Chilenos homenageiam compositor covardemente assassinado na era Pinochet
Christian Palma
Deu no Página 12 de 4,12,2099
Em um mítico galpão batizado com o nome do poeta cantor, as pessoas estavam em fila. Uns deixavam uma flor, um poema, uma foto. Outros cantarolavam o estribilho de "El derecho de vivir en paz".
Não se vêem ataques de histeria, nem meninas arrancando-se o cabelo ou gritando até ficar afônicas. Pelo contrário. É que aquele do qual vão se despedir não é um rockstar nem uma figura da televisão. Trata-se de Víctor Jara, o poeta cantor chileno, que dedicou sua obra aos trabalhadores, ao pobre... ao povo e que, desde quinta-feira, está sendo velado pela primeira vez de forma massiva após seu assassinato pelas mãos dos militares, em setembro de 1973.
Por isso mesmo, no mítico galpão batizado com o nome do cantautor e que serve de marco para a cerimônia fúnebre, não há espaço para o pranto, para a pena ou para as caras tristes. Desde esta quinta-feira e até este sábado, o lugar – localizado na central Praça Brasil de Santiago – será o cenário de uma grande festa popular. E como Jara gostava, com cantores de rua, vendedores ambulantes, poetas populares e tudo o que existe de personagens nos quais ele se inspirou na hora de compor suas canções reconhecidas no mundo inteiro. Assim, o funeral do cantautor deixou claro que seu legado permanece incólume.
Sim, porque os mais de 30 graus desta quinta-feira na sombra registrados nessa capital não foram obstáculo para que centenas de pessoas chegassem para prestar esse último adeus. O caixão de cor café – envolto em um poncho preto com detalhes de cor sangue, camisas amaranto e cravos vermelhos – está imponente no meio da sala. De fundo, sua música e um mural desenhado na parede, feito por artistas da combativa Brigada Ramona Parra.
Aí estão as pessoas em fila. Com calma, pouco a pouco, se aproximam, dão a volta no caixão. Uns deixam uma flor, um poema, uma foto. Outros cantarolam o estribilho de "El derecho de vivir en paz". Alguns se reconhecem. Volta o aperto de mãos ao amigo esquecido no tempo e que renasce hoje no meio do coro de "Te recuero Amanda". Vão de mãos dadas com seus filhos, seus netos, os mais velhos com cabelos grisalhos, os menos velhos com camisetas com o rosto do artista. Agora, cantam sem medo: "Aprieto firme mi mano y hundo el arado en la tierra, hace años que llevo en ella, ¿cómo no estar agotao?".
E assim vai se repetindo o quadro até sábado, quando seu corpo regressar em um caravana multicolor para o Cemitério Geral.

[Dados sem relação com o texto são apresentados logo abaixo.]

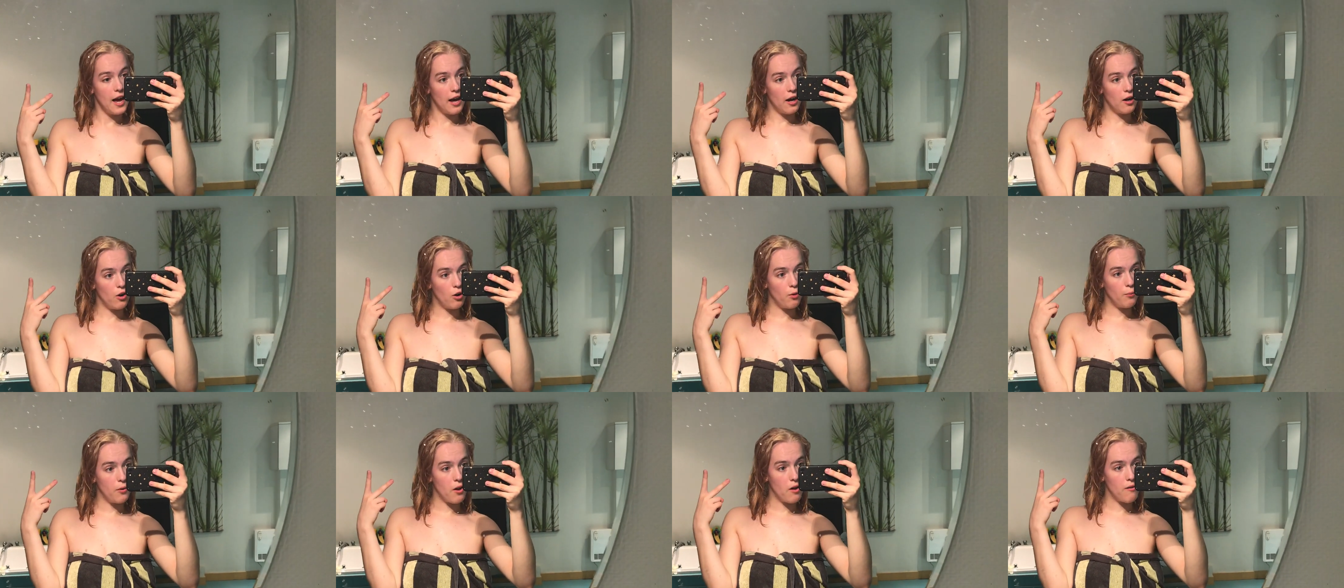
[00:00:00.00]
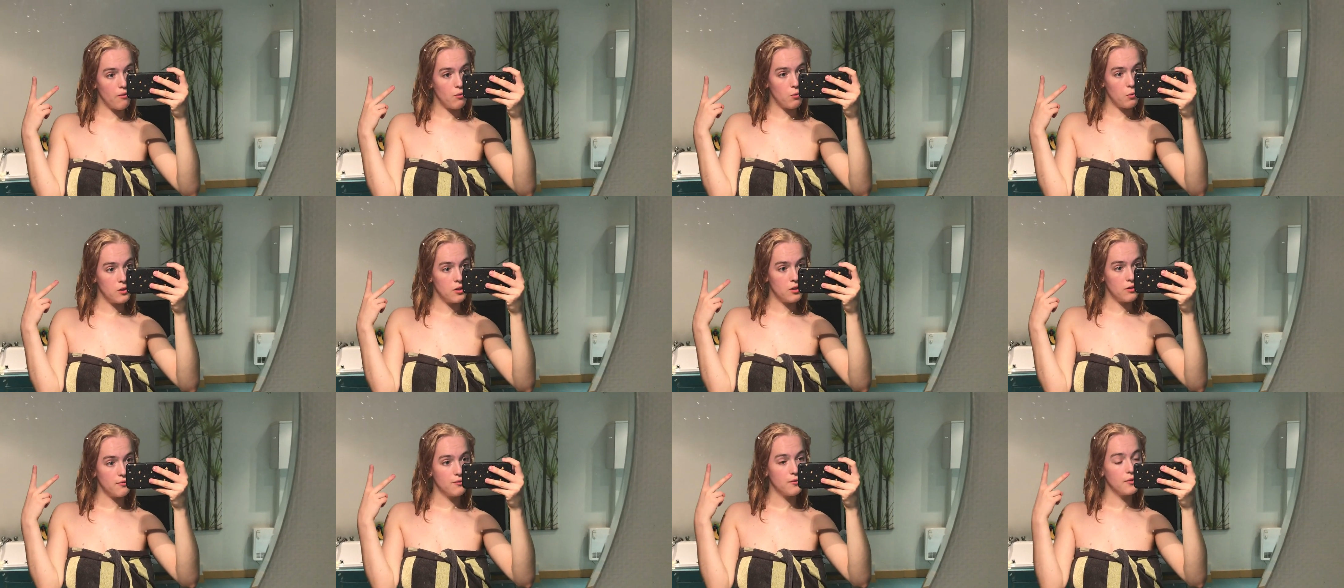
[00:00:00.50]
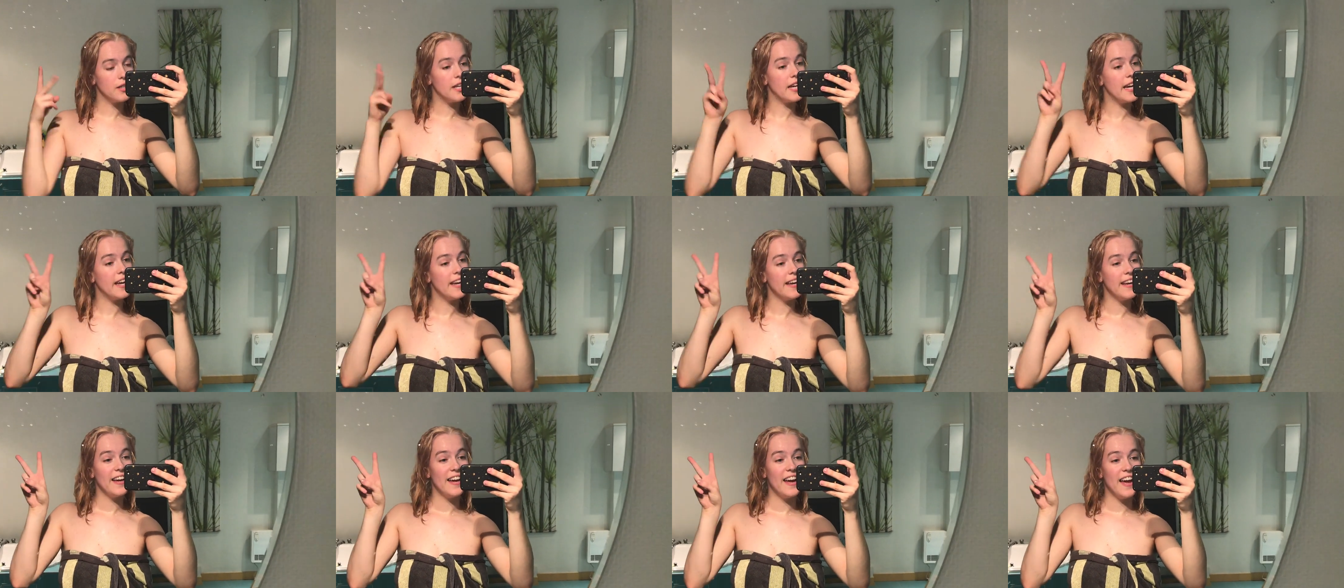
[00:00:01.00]
I hope you have a wonderful
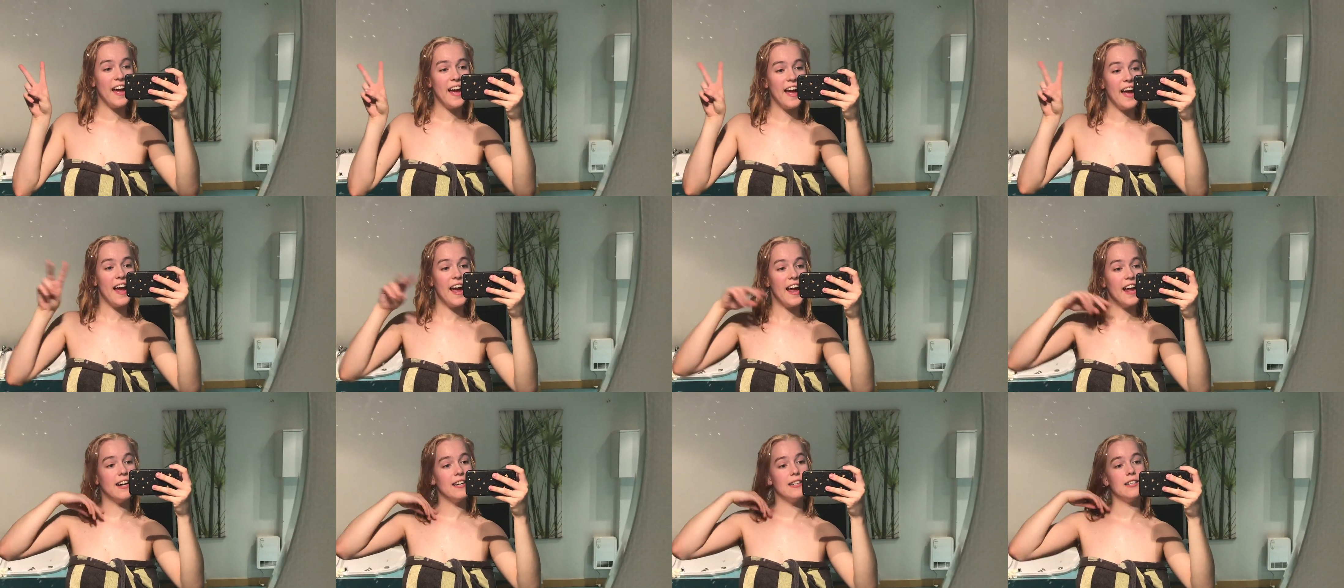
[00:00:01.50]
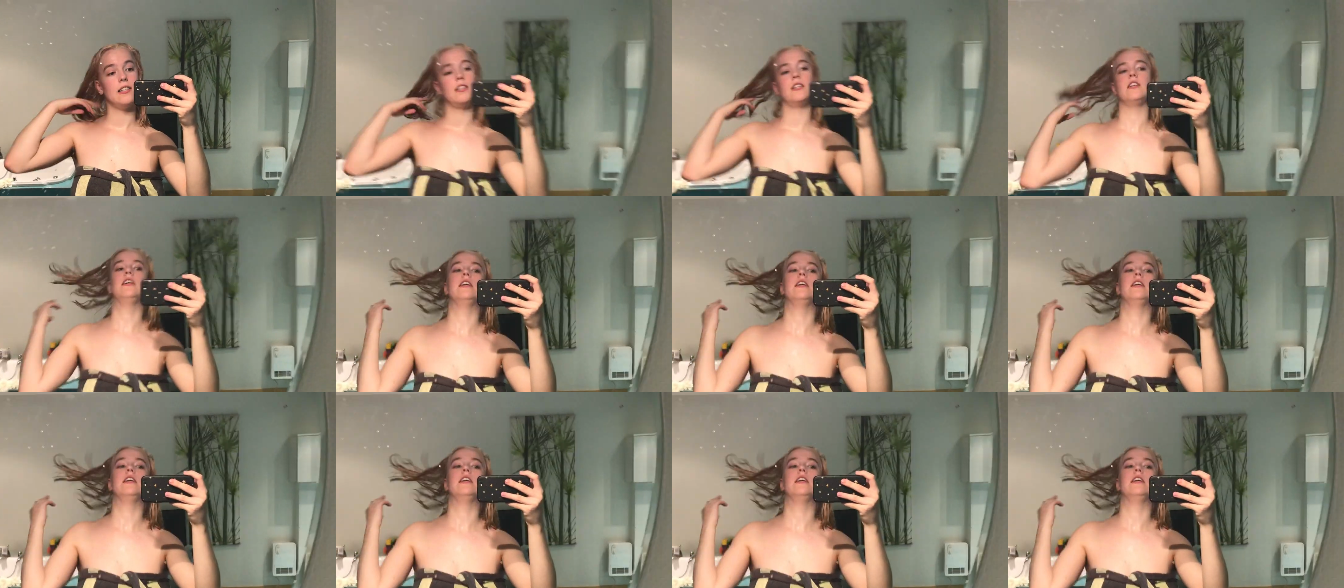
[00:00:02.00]
day and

A festa é simples. Com vinho tinto e empanadas. De fato, uma de suas filhas, Manuela, dispôs que não se mudasse o caixão no qual Jara foi sepultado na clandestinidade por Joan Turner, sua esposa, que ontem liderou a primeira guarda de honra diante do caixão.
E as pessoas continuam chegando. Não param. Após a última saudação, muitos cruzam a Praça Brasil. Há música, um palco para bandas novas e outras clássicas. Todos cantam ao mestre. Correm as cervejas, o vinho de caixa. O cheiro de maconha é generoso. Os policiais olham, não se metem, não censuram, não reprimem. Já se passaram 20 anos desde que acabou a ditadura Pinochet. Agora, contagiam-se de alegria. Riem. Até se tornam cúmplices da festa. Quem diria?
Por aí também se vê um dos irmãos Parra, atores, pintores, cineastas, anônimos deixando sua assinatura no livro de condolências. Até a ministra da Cultura de Michelle Bachelet, Paulina Urrutia, se coloca na guarda de honra. Há choro, mas de emoção.
Juana Fe sobe no palco. Enquanto isso, aparecem pessoas de Inti Illimani, Santiago del Nuevo Extremo, do Sindicato de Cantautores Urbanos de Santiago, Tierra de Hoja e o Coletivo Agosto Negro, entre outros. Todos artistas que enfrentaram a ditadura com poesia.
O sol segue ardendo, e os rostos vão mudando, mas não a atmosfera, cheia de cheiros e tonalidades alegres. As pessoas não querem ir para casa. Que a festa continue: "Grande Víctor Jara".